DATE: February 17, 1998

TO: Interested Parties

FROM: Stephen D. Nightingale, NM, Executive Secretary Advisory Committee on Blood Safety and Availability

SUBJECT: Summary of Third Meeting Advisory committee on Blood Safety and Availability

Hubert H. Humphrey Building, Room 800

200 Independence Ave., SW

Washington, DC 20201

January 29 and 30, 1998

Voting members present were Dr. Arthur Caplan, Chair; Mr. Larry Allen, Dr. James AuBuchon, Dr. Michael Busch, Dr. Ronald Gilcher, Dr. Edward Gomperts, Dr. Fernando Guerra, Dr. Paul Haas, Dr. William Hoots, Ms. Carolyn Jones, Dr. Dana Kuhn, Ms. Tricia O'Connor, Dr. John Penner, Dr. Jane Piliavin, Dr. Eugene Schiff, Dr. Marian Secundy, and Mr. John Walsh. Non-voting members present were Dr. Mary Chamberland, Dr. Eric Goosby, Dr. David Feigal, Dr. Paul McCurdy, and Dr. David Snyder. Dr. Kristine Moore, Consultant to the Committee, was also present, as were Stephen Nightingale, MD, Executive Secretary, and CDR Lawrence McMurtry, Deputy Executive Secretary.

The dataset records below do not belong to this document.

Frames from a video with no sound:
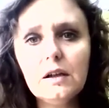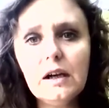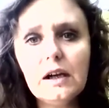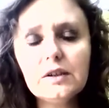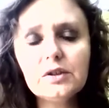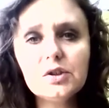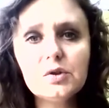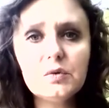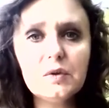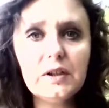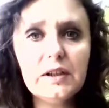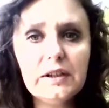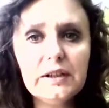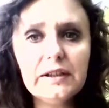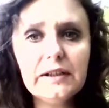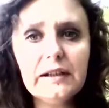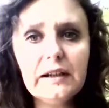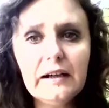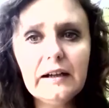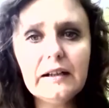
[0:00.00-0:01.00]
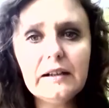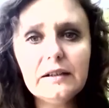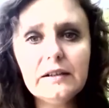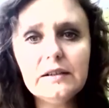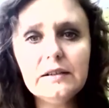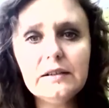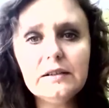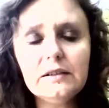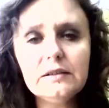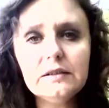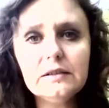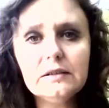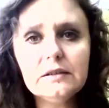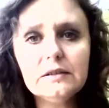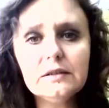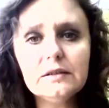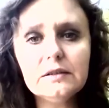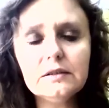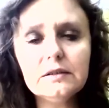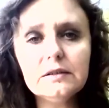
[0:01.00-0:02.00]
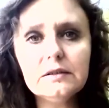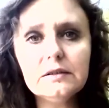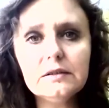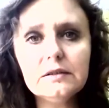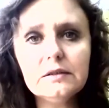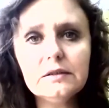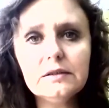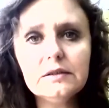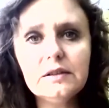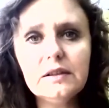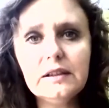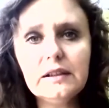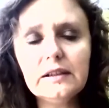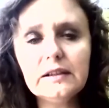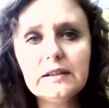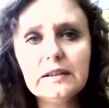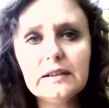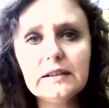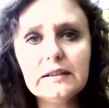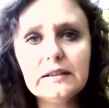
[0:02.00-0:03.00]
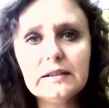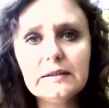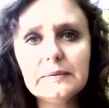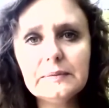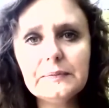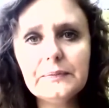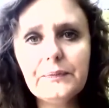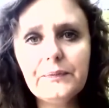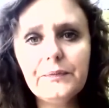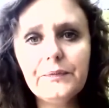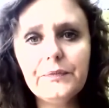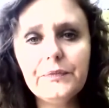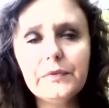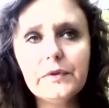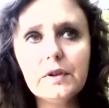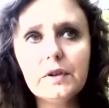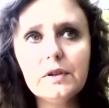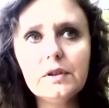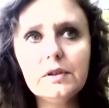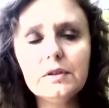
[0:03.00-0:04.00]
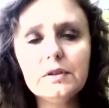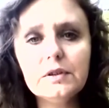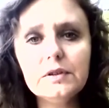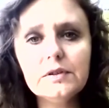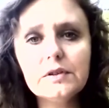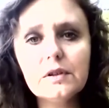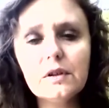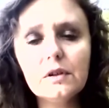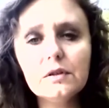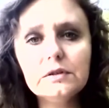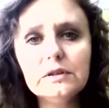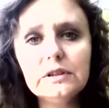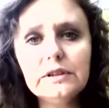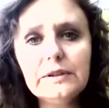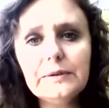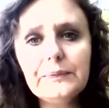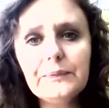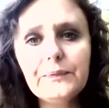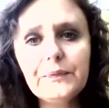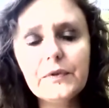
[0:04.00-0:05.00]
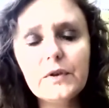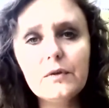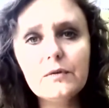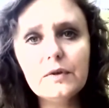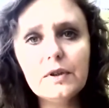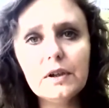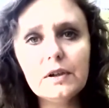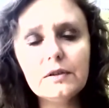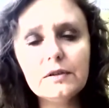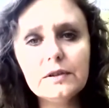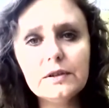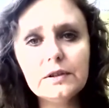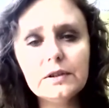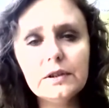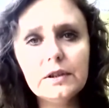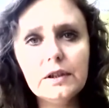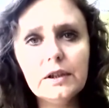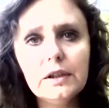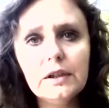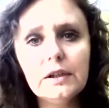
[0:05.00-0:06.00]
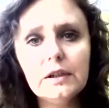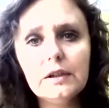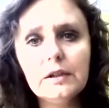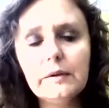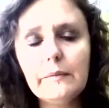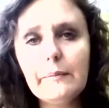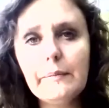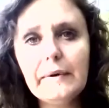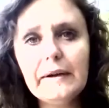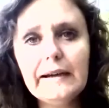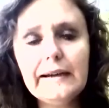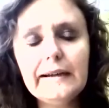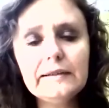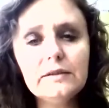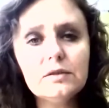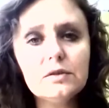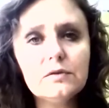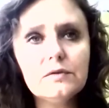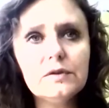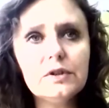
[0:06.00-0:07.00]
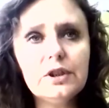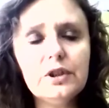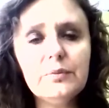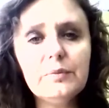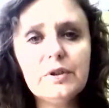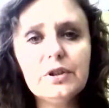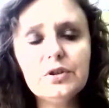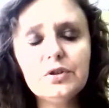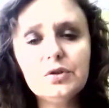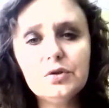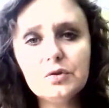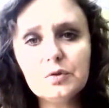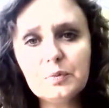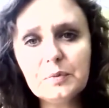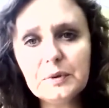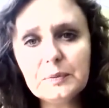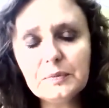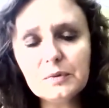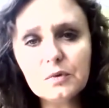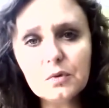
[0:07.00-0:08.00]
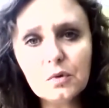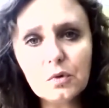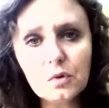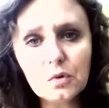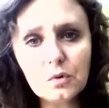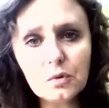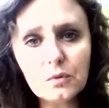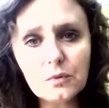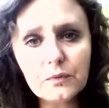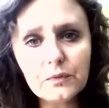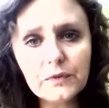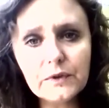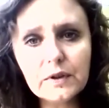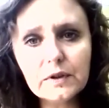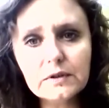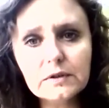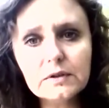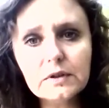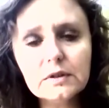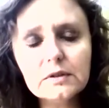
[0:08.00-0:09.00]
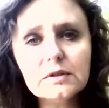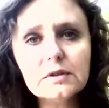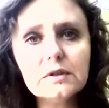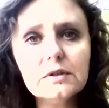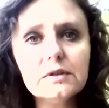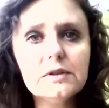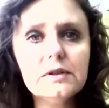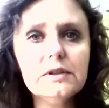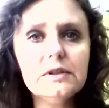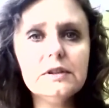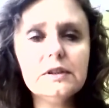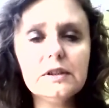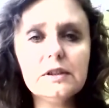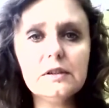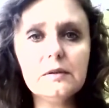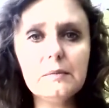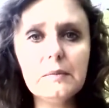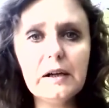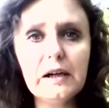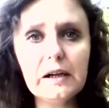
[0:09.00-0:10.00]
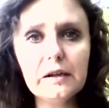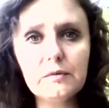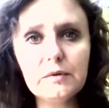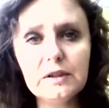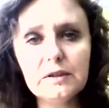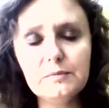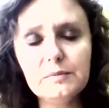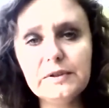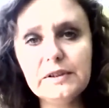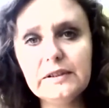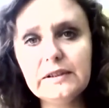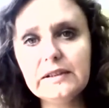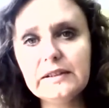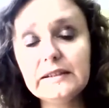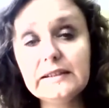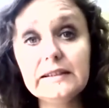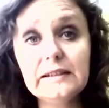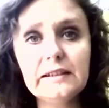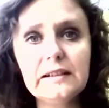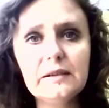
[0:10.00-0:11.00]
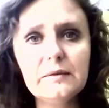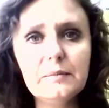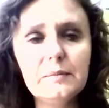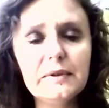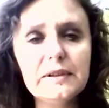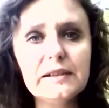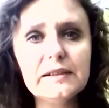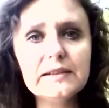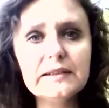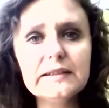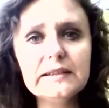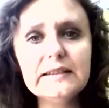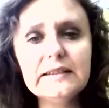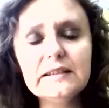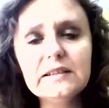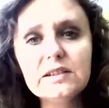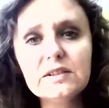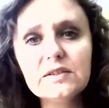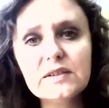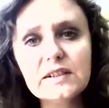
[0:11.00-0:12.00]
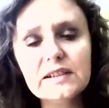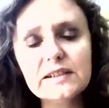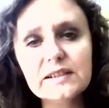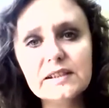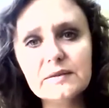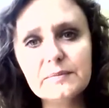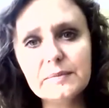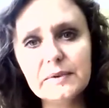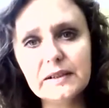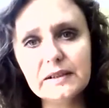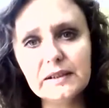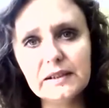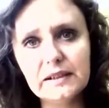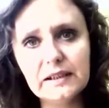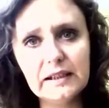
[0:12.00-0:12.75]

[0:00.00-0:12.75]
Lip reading: Actually, I think that it is only very bad or very mature people who don't consider my well-being their best interest. But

The meeting opened with Dr. John Eisenberg, Acting Assistant Secretary for Health, reading a letter from the Secretary to Dr. Caplan. The text of the letter is as follows:

Dear Dr. Caplan:

Thank you for your thoughtful recommendations for persons inadvertently exposed to

hepatitis C through blood transfusion. Your recommendations have greatly assisted the Department's extensive review of this matter.

"I support your recommendation for the use of direct notification efforts to reach those individuals who received a transfusion from a donor who later tested positive for hepatitis by a confirmed second generation screening test. I also support your recommendation for a public and provider education effort directed at those who received blood before this second generation screening test was available. This education effort will also benefit others at risk for hepatitis C, regardless of the source of their risk".

In addition, I intend to go beyond your recommendations. I consider these steps to be only the first phase of a comprehensive plan to address this significant public health problem. It is my intention to reach effectively as many people at risk as we can. Todays decision will allow us to move immediately to address concerns among transfusion recipients at greatest risk. At the same time, we will educate the public at large, evaluate our efforts, and take even more steps to address unmet needs as we identify them.

I am directing the Public Health Service Blood Safety Committee, chaired by the Blood Safety Director, to meet regularly to review progress in these efforts and make appropriate recommendations for further action. We will keep you informed of our progress.


Donna E. Shalala

Dr. Robert Rohwer, Veterans Administration Hospital, Baltimore, MD, then discussed animal models of Creutzfeldt-Jacob Disease (CJD) and the relevance of these animal models to the human disease. He noted that prior experiments at NIH have failed to demonstrate transmission of CJD from the blood of affected humans to primates. He also noted that claims of transmission of CJD from the blood affected humans to rodents are not widely accepted.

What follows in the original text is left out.